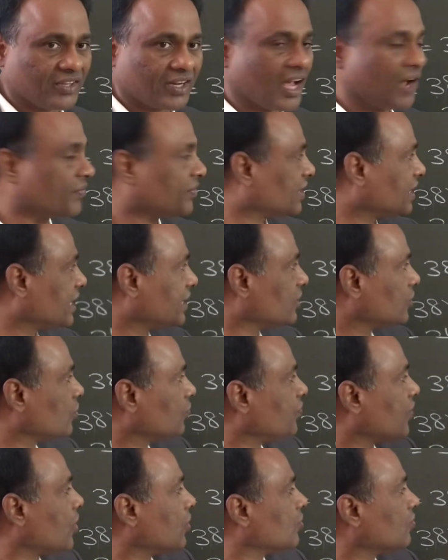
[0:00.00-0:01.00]
After that you
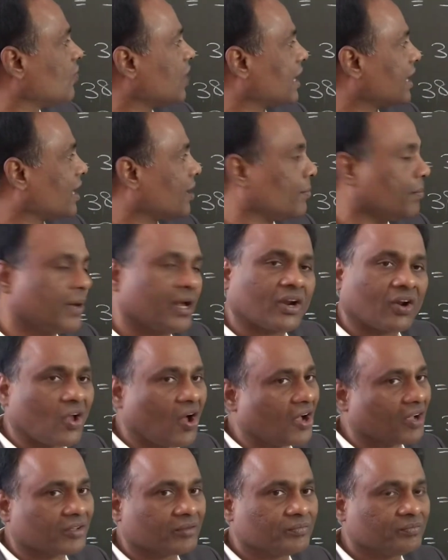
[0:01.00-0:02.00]
found one number
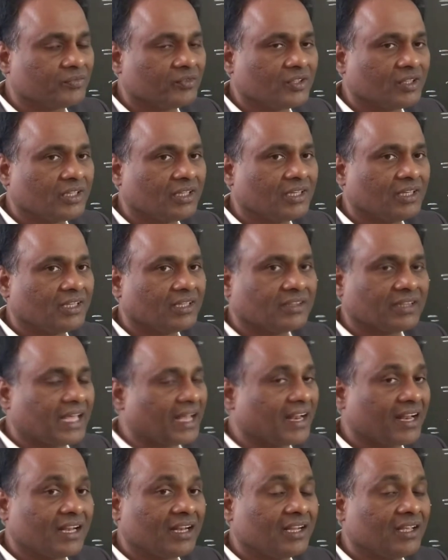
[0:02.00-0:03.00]
wrong.
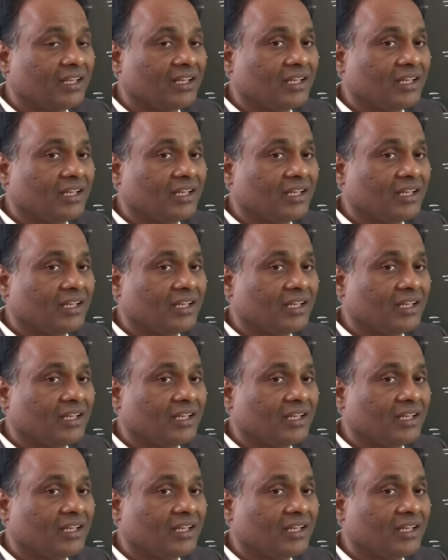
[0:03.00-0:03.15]
Then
+++
## [Goal of the exercise]
Transcribe each line of the material above verbatim, but do not include the images.

## [Task result]
[0:00.00-0:01.00]
After that you
[0:01.00-0:02.00]
found one number
[0:02.00-0:03.00]
wrong.
[0:03.00-0:03.15]
Then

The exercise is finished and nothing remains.